Lessons From An Overlooked Empire
While many history classes overlook the Byzantines, their influence is around us. So to are lessons we can learn from them as our world becomes ever more interconnected and complex.
History is full of triumphant empires and all have shaped our modern world. Their tentacles of influence are woven throughout our civilization today, some more appreciated and respected than others. As for the Byzantine Empire, a dominant empire geographically positioned between Western Europe and the Middle East that arose from the fall of Roman Empire, its influences may not be as heralded, but it doesn’t mean that there not around.
To understand why the Byzantine Empire’s impacts often go overlooked, one could read Voltaire’s harsh reflections on their empire, or look through the curriculum of general history classes and how they seamlessly flow from the Roman Empire to the Renaissance Period with little mention of the in between.
The Byzantine Empire, considered a continuation of the Roman Empire in its Eastern Provinces, outlived the fall of the Western Roman Empire for a thousand years. During that time, Europe had no other that could match its economic, military, and cultural powers. Centered around Constantinople, those in the Byzantine considered themselves Roman; however, theirs was a rule that brought forth a great deal of inclusion of multiple ethnicities and religions.
The melting pot of Christian and Greek cultures, as well as Islamic, Coptic, Armenian, and Persian cultures to its Latin-roots from the Roman Empire brought about the seeds of significant impacts to modern day Europe and in Czarist and modern Russia. Seeds whose fruits would become more and more influential following the decline of Byzantine.
For over ten centuries, the Byzantines withstood regular ebbs and flows. It’s patterns of growth and decay not unique to an empire of its size. Nor was their downfall unique to successful empires of the past. Looking back on the decline of the Byzantines, you’ll find economic struggles, disintegration of a formal military “theme,” and of course growing social and religious tensions - all of which manifested themselves violently in the form of several civil wars.
Many historians agree these civil wars would lead to an internal weakening that would lead to the eventual fall of the Byzantine Empire. The crescendo of its downfall coming at the hand of the Ottomans, who ironically during a prior civil war had been hired as mercenary forces by the Byzantines. The Ottomans seized on an opportunity to take a crumbling Constantinople - and on 29 May 1453, the legendary Byzantine capital fell.
When looking back on the Byzantine Empire, some view their reign as a representation of spirituality, exoticism and absolutism. Others reference Byzantine as a decadent, complex bureaucracy, with notable repression. Regardless of opinion, one cannot deny its impact on the coming Renaissance in Western Europe, as well as the foundation of Slavic-Orthodoxy culture that can be found today in Romania, Greece, Bulgaria, Georgia, and Russia.

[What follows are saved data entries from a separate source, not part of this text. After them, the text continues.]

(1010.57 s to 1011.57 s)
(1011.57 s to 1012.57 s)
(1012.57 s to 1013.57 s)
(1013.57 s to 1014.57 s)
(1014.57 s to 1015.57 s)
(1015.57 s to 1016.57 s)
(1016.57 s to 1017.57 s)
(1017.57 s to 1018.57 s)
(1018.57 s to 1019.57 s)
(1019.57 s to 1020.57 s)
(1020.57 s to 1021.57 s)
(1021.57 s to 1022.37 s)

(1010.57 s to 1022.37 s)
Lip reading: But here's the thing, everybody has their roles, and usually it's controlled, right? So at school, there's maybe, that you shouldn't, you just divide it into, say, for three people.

Czarist Russia embraced Byzantine principles, and often referred to themselves as a third Rome. And though the Romanov dynasty would fall ushering in the rise of Soviet Russia, the Byzantines are revived in Russia as we know it today. One only needs look at the resurrected double-headed eagle, a symbol from the Byzantine empire that can be found on the country’s hockey jersey as well as its coat of arms. Even Vladimir Putin’s authoritarian rule is similar to the Byzantine emperors of old.
Or if one were to look to the foundations of civil law, you would find that Corpus Iuris Civilus, issued by the Byzantine emperor Justinian I in the early 530s AD would be adopted in northern Italy as standard legal text. It would only be a matter of time before its principles spread throughout Europe and most of South America establishing the framework of the predominant civil law system that can be found throughout today. Even the United States is not without Byzantine law influence as the state of Louisiana operates under a mix of English common law and Roman civil law.

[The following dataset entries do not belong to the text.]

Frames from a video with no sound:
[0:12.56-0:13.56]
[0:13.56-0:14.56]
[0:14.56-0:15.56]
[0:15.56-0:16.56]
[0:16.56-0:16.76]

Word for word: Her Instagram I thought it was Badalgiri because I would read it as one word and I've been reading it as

Finally, if one has the opportunity to see the Hagia Sophia in Istanbul, you will quickly realize that the Byzantine’s unique and impressive architecture is nothing short of awe-inspiring. Littered throughout Turkey and Greece, you will find churches proudly defying time and portraying the power and wonder of the Byzantines.

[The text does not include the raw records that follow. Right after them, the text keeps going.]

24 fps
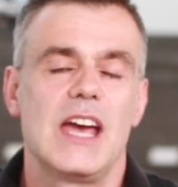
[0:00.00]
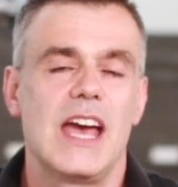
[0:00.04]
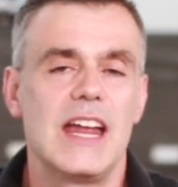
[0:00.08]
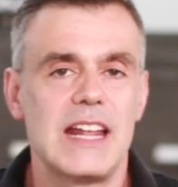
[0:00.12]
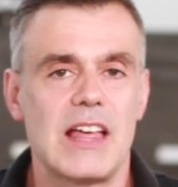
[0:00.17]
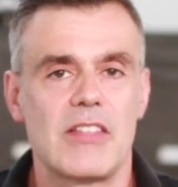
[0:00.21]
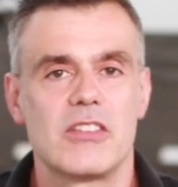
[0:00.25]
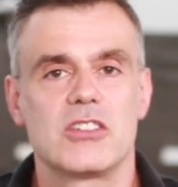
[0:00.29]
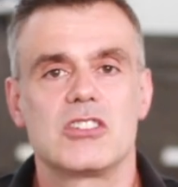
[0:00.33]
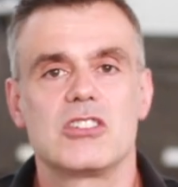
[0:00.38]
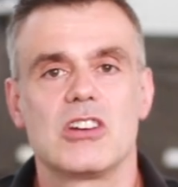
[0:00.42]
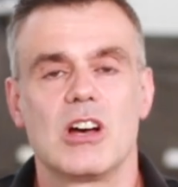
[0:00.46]

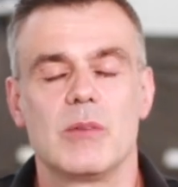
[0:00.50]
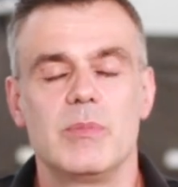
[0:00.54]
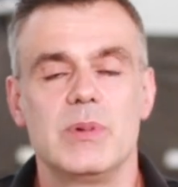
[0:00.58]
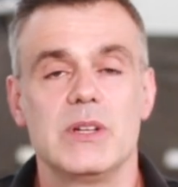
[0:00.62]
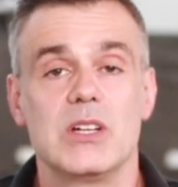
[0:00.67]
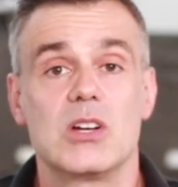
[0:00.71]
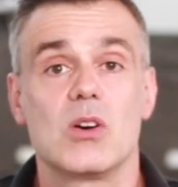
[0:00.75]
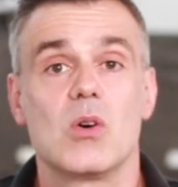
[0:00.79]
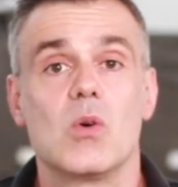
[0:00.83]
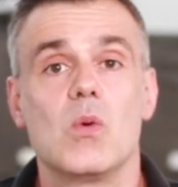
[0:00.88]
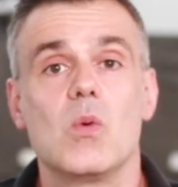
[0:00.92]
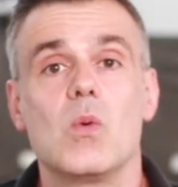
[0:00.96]
any other
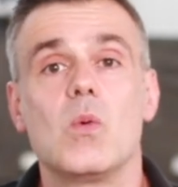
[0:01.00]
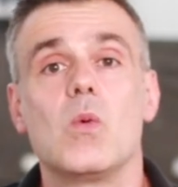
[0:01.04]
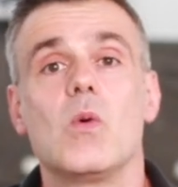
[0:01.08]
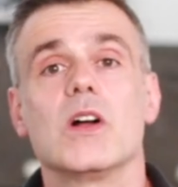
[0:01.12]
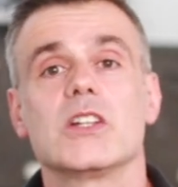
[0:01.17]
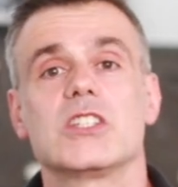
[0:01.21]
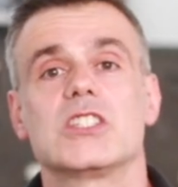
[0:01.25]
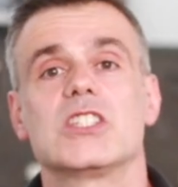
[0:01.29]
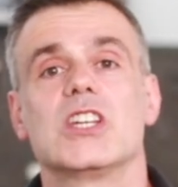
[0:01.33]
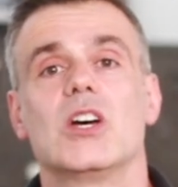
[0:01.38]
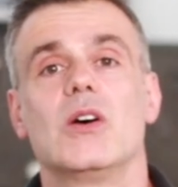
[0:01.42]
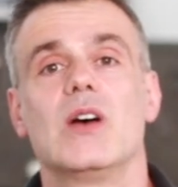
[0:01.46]
topic
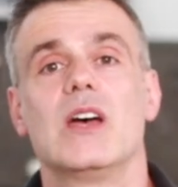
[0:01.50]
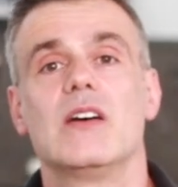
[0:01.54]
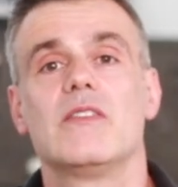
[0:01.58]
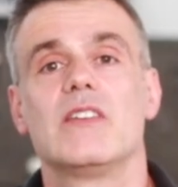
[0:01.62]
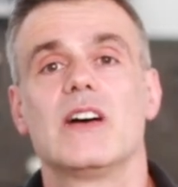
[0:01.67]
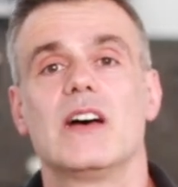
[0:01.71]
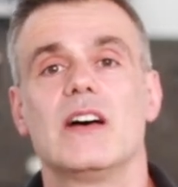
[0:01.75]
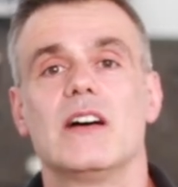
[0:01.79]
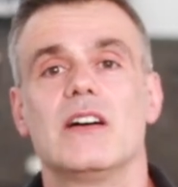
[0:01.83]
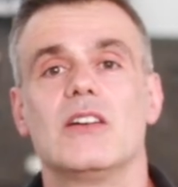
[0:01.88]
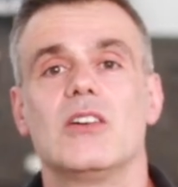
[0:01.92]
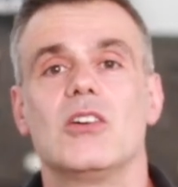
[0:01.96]

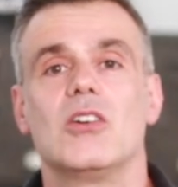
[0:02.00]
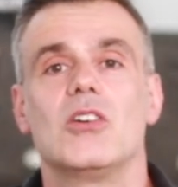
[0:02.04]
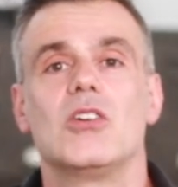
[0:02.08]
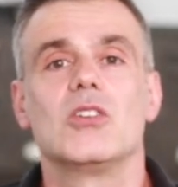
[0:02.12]
whatsoever,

Though the fall of Constantinople and the end of the Byzantine empire occurred over 550 years ago, this overlooked empire has influenced our modern day in more ways that many may truly appreciate. They are also a tremendous lesson of caution. As a remarkably diverse civilization, they demonstrated success and growth and found ways to embrace differences for the better. Inversely, they also showed the vulnerability and internal fracturing that can occur when diverse groups are unwilling to accept or tolerate others. No matter how powerful and dominant a society, if the stress and strain from within become too much, there is no one immune from a great fall.